The Laogai System was originally comprised of two types of labor camps: the laogai and the laojiao. The ‘laogai’ (reform through labor) camp was a form of criminal punishment established to punish convicted defendants, whereas the ‘laojiao’ (reeducation through labor) camp was a form of administrative punishment designed to incarcerate so-called class enemies and petty criminals without the time and evidentiary burdens of a trial. Although laogai sentences theoretically carried a fixed term, laojiao inmates originally served terms of indefinite duration. In 1979, however, authorities limited laojiao sentences to four years, the maximum term of confinement until the system was formally abolished in 2013. In response to pressure to abolish reform-through-labor, authorities ostensibly ended the laogai labor camp in 1994 by changing the name of these camps to ‘prisons.’

Although the Communist Party nominally ended the laogai labor camp and recently formally abolished the laojiao labor camp, the fundamental structure of the Laogai System remains intact: the Party still operates a network of prison factories for convicted criminals and administrative detention facilities for non-criminal offenders in which inmates are forced to perform arduous labor and undergo intense political indoctrination. Administrative detention facilities in which inmates are forced to labor and endure political indoctrination include legal education centers, drug rehabilitation centers, and custody and education centers.

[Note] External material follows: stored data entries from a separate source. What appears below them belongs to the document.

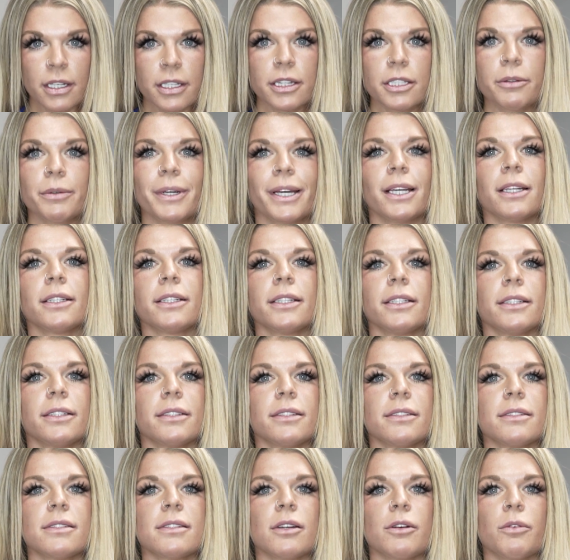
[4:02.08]
The reality
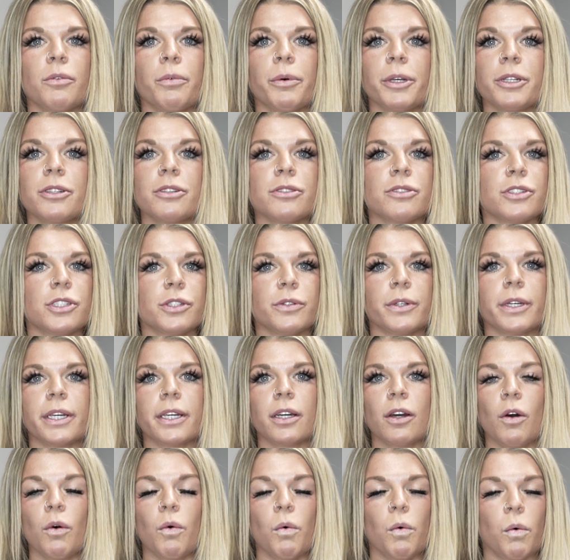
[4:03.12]
is, we're just
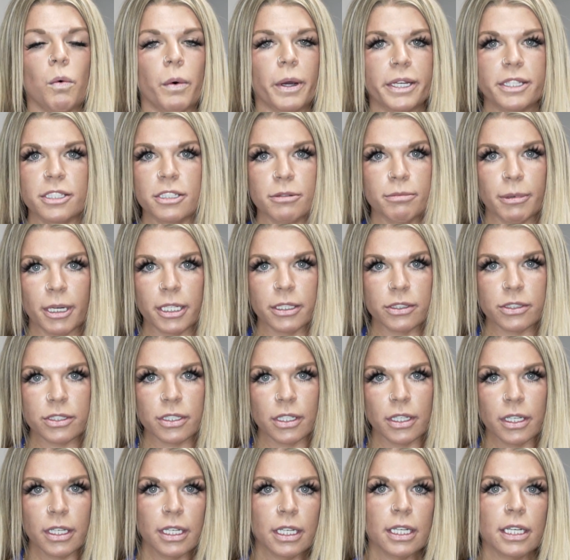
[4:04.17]
doing way too much.
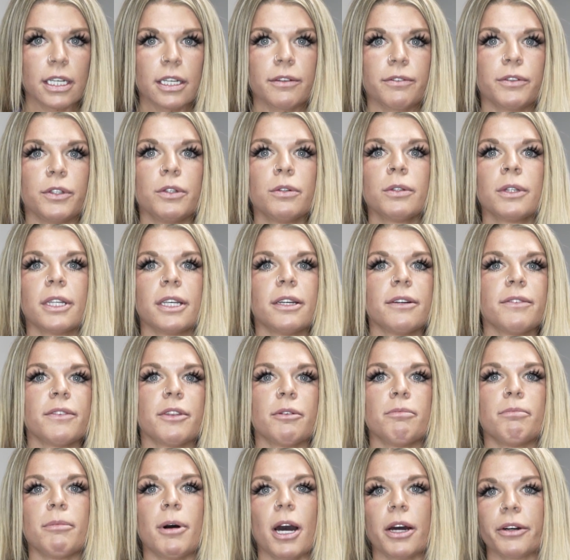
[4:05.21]
If you live
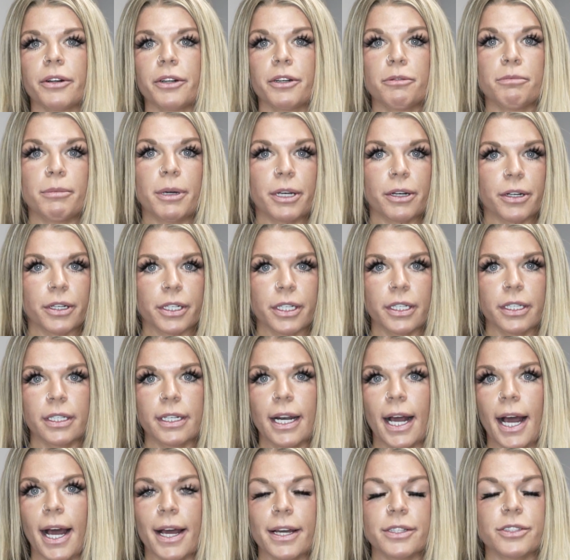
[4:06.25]
the modern American
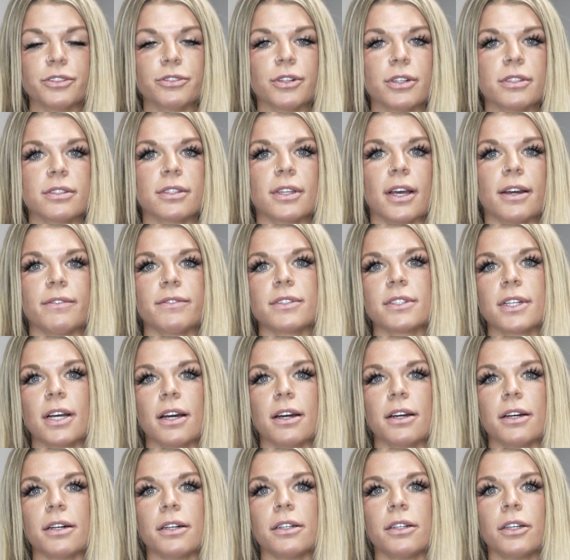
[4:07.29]
high stress
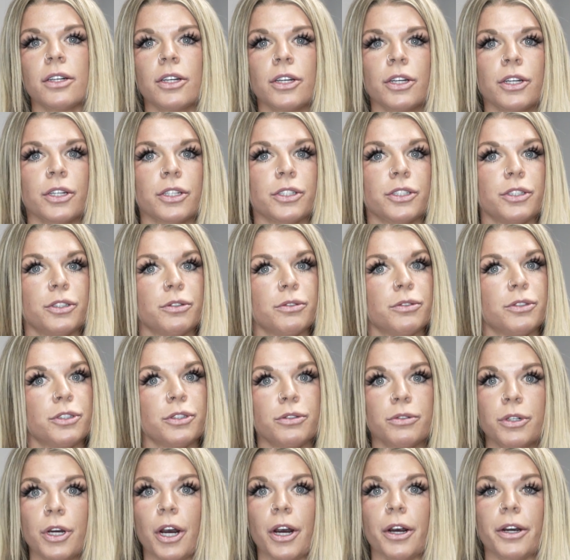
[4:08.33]
lifestyle, you
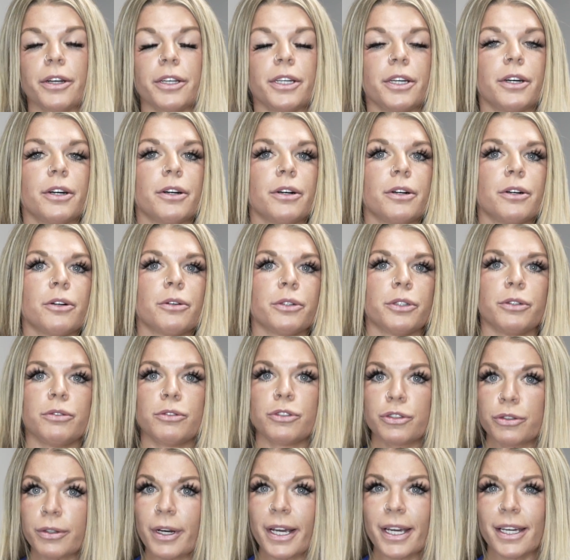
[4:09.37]
do cardio, you
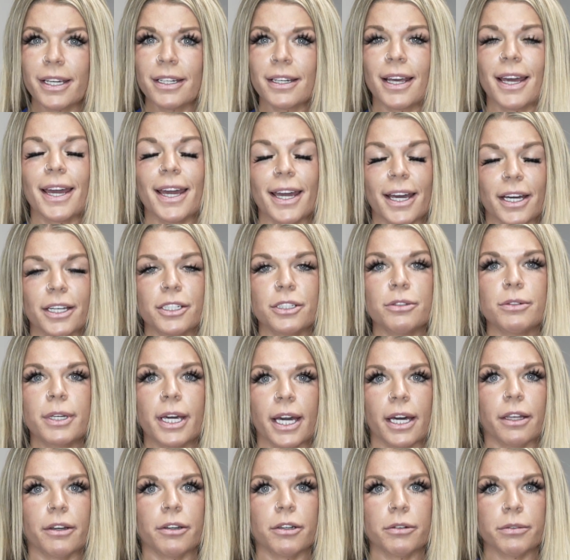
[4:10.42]
train, and you
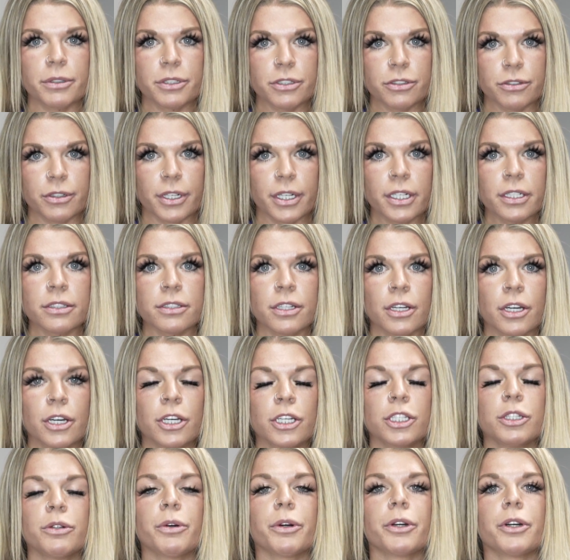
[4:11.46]
calorie restrict,
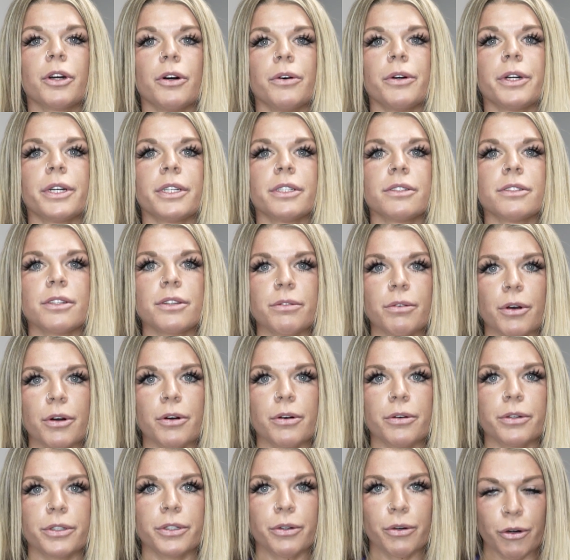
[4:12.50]
you are going to
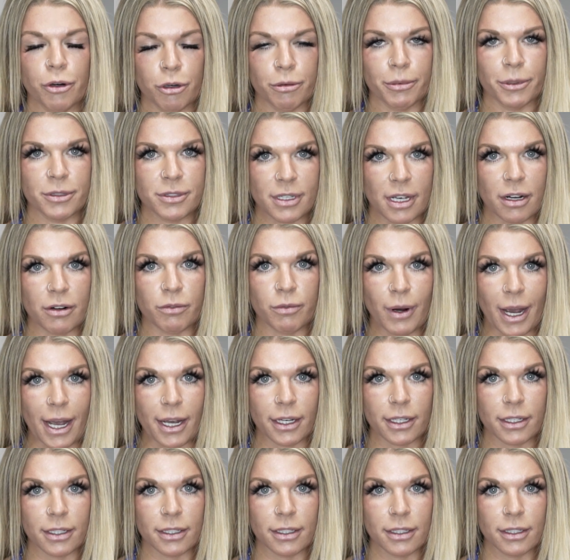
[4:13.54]
throw your hormones out of
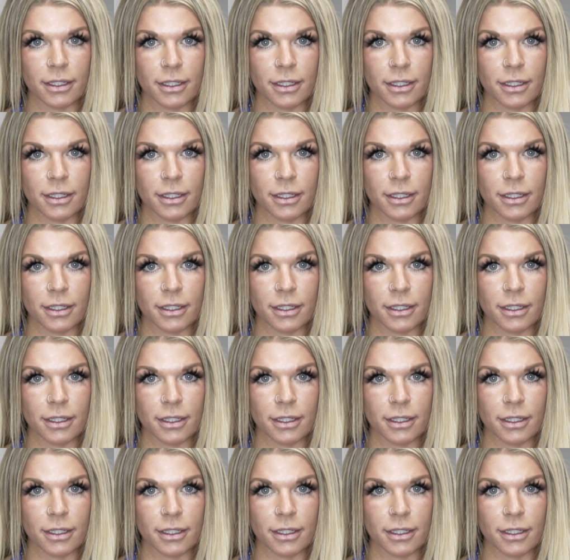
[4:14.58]
whack.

Prisoner in a modern Laogai System factoryFollowing the abolition of laojiao, the Party announced its intention to create “community correction centers.” Official state media reports indicate that inmates in these facilities will be forced to labor and endure political indoctrination. Establishing community correction centers as a replacement for laojiao mirrors the Party’s historical practice of closing politically problematic Laogai System detention centers in favor of relying on alternative arbitrary detention facilities where inmates are forced to labor and undergo Communist Party political indoctrination.

The Party also uses other extrajudicial methods of intimidating and detaining individuals deemed disruptive to political stability. Such practices include confining people in “black jails” and psychiatric hospitals. Although inmates in these facilities are often detained for long periods of time and reportedly tortured, they are typically not forced to labor, which means these jails are not properly classified as part of the Laogai System. 

Although the Chinese government classifies the number of inmates in its prison and administrative detention facilities as a state secret, the Laogai Research Foundation estimates that the Laogai System is currently comprised of over one thousand detention facilities in which millions of individuals are imprisoned. Since its inception, we estimate that over fifty million people have been incarcerated in the Laogai System.